二酸化炭素の性質は、微弱な酸性臭と酸味をいくらかおびた無色の気体であって、
空気に比べて重く、普通に取扱われている気体の中では、
液体化、そして固体化しやすいもののひとつです。

炭酸ガスを運ぶ手段としては、大別して、トラック輸送と、ローリーによる輸送などがあります。
高圧ガスの輸送・貯蔵に関しては、高圧ガス保安法・道路交通法などの法規則を厳守しなければなりません。

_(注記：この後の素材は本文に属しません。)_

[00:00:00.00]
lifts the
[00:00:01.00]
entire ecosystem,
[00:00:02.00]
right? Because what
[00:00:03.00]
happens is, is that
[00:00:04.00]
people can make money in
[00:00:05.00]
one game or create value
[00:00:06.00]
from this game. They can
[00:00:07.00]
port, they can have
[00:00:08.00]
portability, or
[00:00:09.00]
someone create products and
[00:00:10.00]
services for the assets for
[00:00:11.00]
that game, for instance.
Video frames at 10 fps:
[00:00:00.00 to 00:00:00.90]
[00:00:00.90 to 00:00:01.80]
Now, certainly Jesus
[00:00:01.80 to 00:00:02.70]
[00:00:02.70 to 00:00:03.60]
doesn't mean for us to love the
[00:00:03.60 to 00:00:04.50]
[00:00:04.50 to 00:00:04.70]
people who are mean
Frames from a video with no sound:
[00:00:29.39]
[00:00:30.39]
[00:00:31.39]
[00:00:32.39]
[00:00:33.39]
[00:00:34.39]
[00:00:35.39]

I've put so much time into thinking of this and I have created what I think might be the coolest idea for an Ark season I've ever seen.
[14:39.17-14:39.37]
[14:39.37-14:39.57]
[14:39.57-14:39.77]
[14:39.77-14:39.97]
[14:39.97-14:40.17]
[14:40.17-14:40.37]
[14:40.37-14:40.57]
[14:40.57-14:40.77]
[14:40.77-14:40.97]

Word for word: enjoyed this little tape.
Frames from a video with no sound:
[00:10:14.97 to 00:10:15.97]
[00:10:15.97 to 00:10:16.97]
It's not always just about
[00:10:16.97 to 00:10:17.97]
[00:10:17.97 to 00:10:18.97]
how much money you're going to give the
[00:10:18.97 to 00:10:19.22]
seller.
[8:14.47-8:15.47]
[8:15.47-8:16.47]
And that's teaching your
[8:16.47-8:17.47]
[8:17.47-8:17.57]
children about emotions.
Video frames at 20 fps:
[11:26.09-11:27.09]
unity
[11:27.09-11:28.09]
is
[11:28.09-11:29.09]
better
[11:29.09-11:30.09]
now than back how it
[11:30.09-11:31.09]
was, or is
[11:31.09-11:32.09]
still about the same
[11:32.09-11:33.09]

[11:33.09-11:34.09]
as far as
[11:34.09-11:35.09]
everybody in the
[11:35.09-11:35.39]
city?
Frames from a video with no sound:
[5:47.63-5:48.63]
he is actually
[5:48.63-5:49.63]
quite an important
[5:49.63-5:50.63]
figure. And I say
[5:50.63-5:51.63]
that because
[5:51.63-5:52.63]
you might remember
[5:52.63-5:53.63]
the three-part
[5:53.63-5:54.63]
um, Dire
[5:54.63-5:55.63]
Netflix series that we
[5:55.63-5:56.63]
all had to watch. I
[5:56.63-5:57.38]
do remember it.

産業ガスの運ばれ方」「液化ガスローリーの構造」「環境への配慮」「保安(安全)への対応」参照

容器供給(トラック輸送)

  • 高圧ガス保安法では、「容器とは、高圧ガスを充填するもので、地盤面に対して移動できるものをいう」と定められています
  • 中・少量の供給方式で、容器の内容量には主に下記の種類があります。

(イ)LGC 160kg・450kg・800kg
(ロ)中型容器 20kg・30kg・45kg
(ハ)小型容器 2kg・5kg・7kg・10kg

容器内圧

  • 容器の中の圧力は温度によって比例しますが、法令の規定通り内容積1.34リットルに付1kg充填した場合、15℃の時は内容積の90%が液体で圧力は5MPaです。
  • 臨界温度の31.3℃を超えると全部ガス状の炭酸ガスとなり、さらに温度が上がって47℃になりますと、15.7MPaになり安全板が破裂します。
  • 容器は直射日光をさけ、風通しの良い場所に保管してください。

ローリーによる供給

  • 容器の中の圧力は温度によって比例しますが、法令の規定通り内容積1.34リットルに付1kg充填した場合、15℃の時は内容積の90%が液体で圧力は5MPaです。
  • 臨界温度の31.3℃を超えると全部ガス状の炭酸ガスとなり、さらに温度が上がって47℃になりますと、15.7MPaになり安全板が破裂します。
  • 容器は直射日光をさけ、風通しの良い場所に保管してください。

充填作業

  • 高圧ガス保安法に基づいた作業手順にて行う。
  • 所定の位置に停車し、サイドブレーキを確認、車輌に車止めをはさむ。
  • 付近から見やすいように「高圧ガス充填中」の警戒標を掲げる。
  • 貯槽およびローリーの圧力・液量等を点検し、異状の有無を確認する。

応急処置

高濃度の炭酸ガスを吸入した場合 

  • 応急措置をする者は、換気を行い、必要に応じて空気呼吸器等、保護具を着用して被害者を直ちに空気の新鮮な場所に移し、身体を温め安静に保つ。
  • 意識を失っている場合は、衣服をゆるめ呼吸気道を確保して人工呼吸を行い、速やかに医師の治療を受けてください。

皮膚に付着した場合 

  • 凍傷が軽い場合、局所の摩擦だけでよいが、重い場合には擦らないで微温湯で加温し、ガーゼ等で軽く包み、速やかに医師の治療を受けてください。

目に入った場合 

  • 清水で洗い、速やかに医師の治療を受けてください。

漏出時の措置

  • 漏洩箇所および付近から速やかに避難し、関係者以外の立ち入りを禁止して、十分に換気を行う。
  • 炭酸ガス(二酸化炭素)は空気より重く(空気の1.5倍)、低い場所に滞留し、高濃度になりやすい。
  • 漏洩箇所が修理可能な場合には保護具、空気呼吸器を着用の上修理を行ってください。